Model Church Member
Nine months after the first of 30-plus auctions sold inventory from one of the world’s largest private collections of model cars, the church receiving the bequeathal has broken ground on a two-story wing.
Celebration Church, an Assemblies of God congregation in Lakeville, Minnesota, a half-hour south of Minneapolis, launched its building program 10 years ago, according to Dana Ross, wife of lead pastor Derrick E. Ross. Early in the building campaign, Dennis Erickson, the church’s longtime head usher, gave funds to the project.
Now, a decade later, proceeds from Erickson’s estate capped the campaign, enabling construction to move forward.
Erickson died in his sleep on Dec. 3, 2015, at the age of 69. The will of the retired engineer, an only child who never married and had no children, left Celebration Church his house and almost all of his 30,000 die cast and collectibles cars, plus five of his seven full-sized running vehicles.
After CBS This Morning ran a feature segment on Erickson’s donation, word of the collection went viral.

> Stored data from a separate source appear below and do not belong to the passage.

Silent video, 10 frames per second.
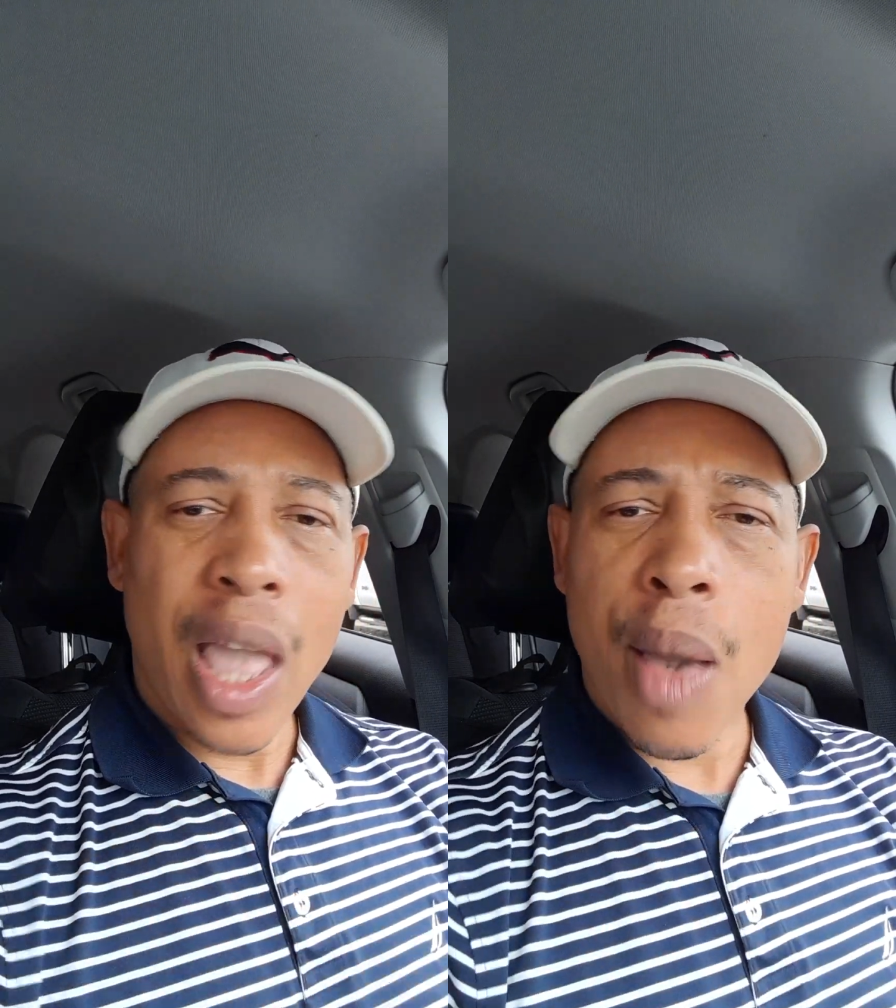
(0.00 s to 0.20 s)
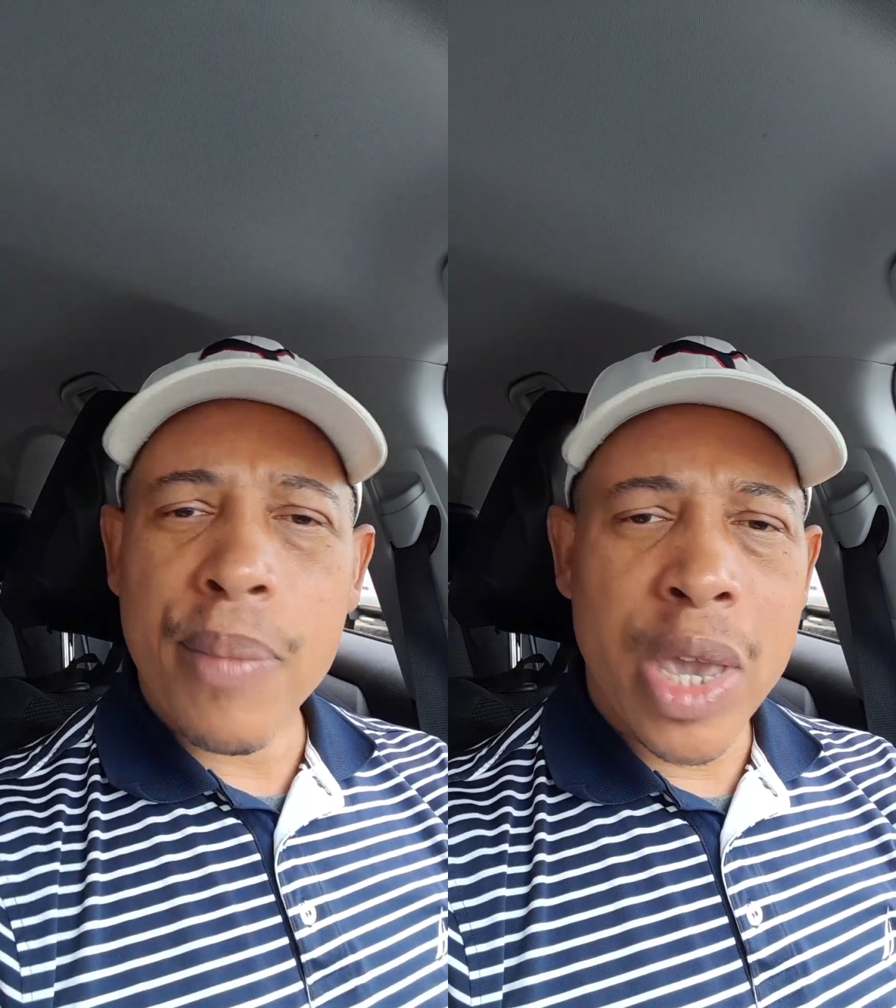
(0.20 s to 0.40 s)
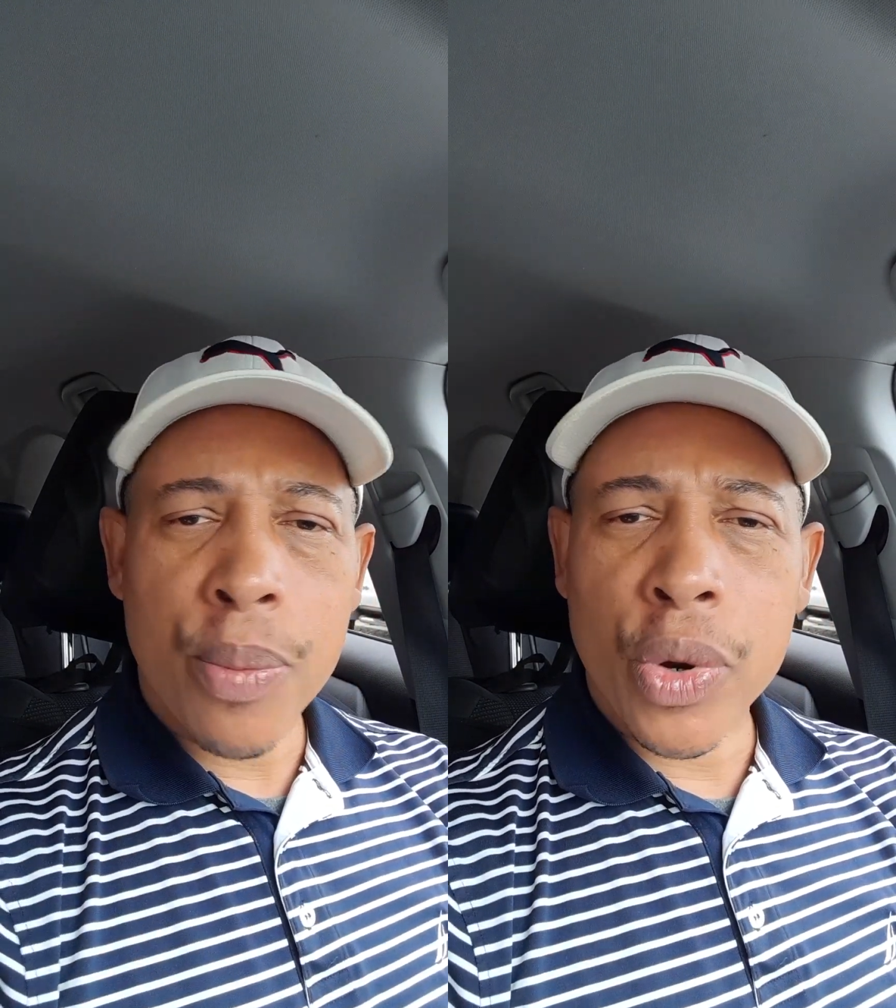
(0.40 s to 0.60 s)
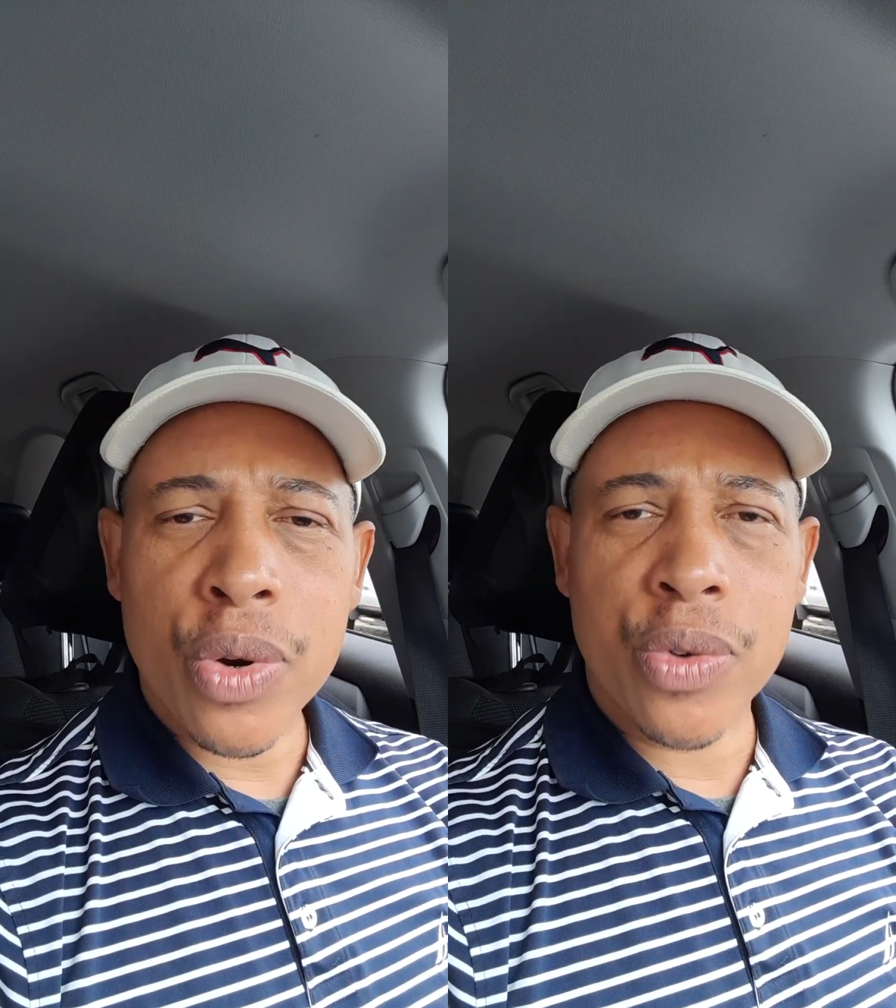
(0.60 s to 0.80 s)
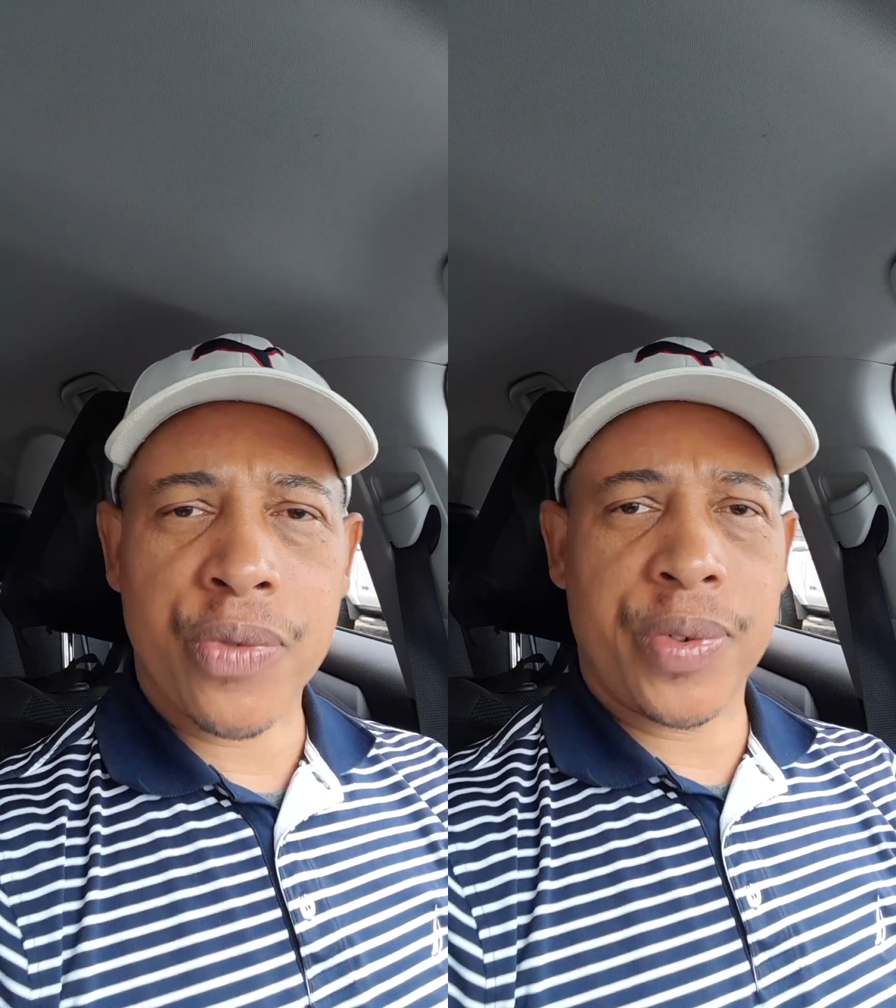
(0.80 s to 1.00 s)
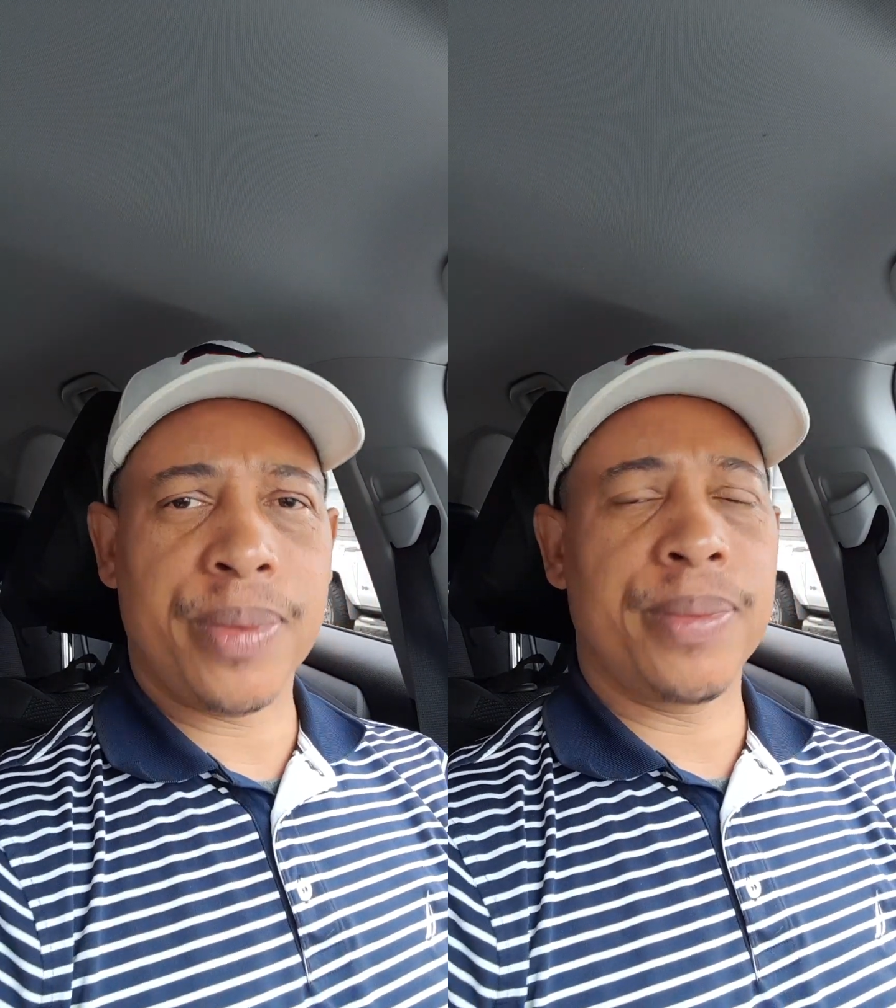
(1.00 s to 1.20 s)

be approved.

Collectors from around the world inquired about items in the estate, handled by two auction companies that sold its contents over several months through more than 30 mini-auctions.
Ross says Celebration Church doesn't yet have all the funds. The church had sought to sell the collection to a single buyer, perhaps to a museum, but found no takers. As the value of collectibles has plummeted in recent years because of falling demand, objects in the collection fetched perhaps one-third of what Erickson paid for them, according to Dick Swanson, a longtime church greeter and friend of Erickson who himself collects miniature trucks. In addition, the auction companies take a percentage for handling the sales of the massive collection, which Swanson and other church volunteers helped by cleaning and preparing the items for transport to one company’s warehouse in Ohio.
After Erickson died, Swanson and others from the church entered the residence and found a car he had been assembling and painting from a kit on the kitchen table. “That collection was his life,” says Swanson, who didn't know before Erickson’s death that he had willed his estate to the church.
Often their conversations centered around the models.
“He had one of everything that was ever built,” Swanson says. “If they made a model for it, he had it. If he was missing a car in a particular collection, he'd scour the internet for it.” Erickson unboxed the items, saving the packaging in the rafters of his garage, and built plastic glass shelves to protect his collection from dust.
Swanson believes Erickson would be happy about how the sale of his collection has blessed the church’s building project.
“That's what he wanted it to do,” Swanson says. “He was very dedicated to the church.”
The church’s new wing will include the kids and youth department on the first floor. The top floor will include a banquet hall for discipleship classes and a meeting place for the Spanish-speaking “Amigos” congregation, Ross says.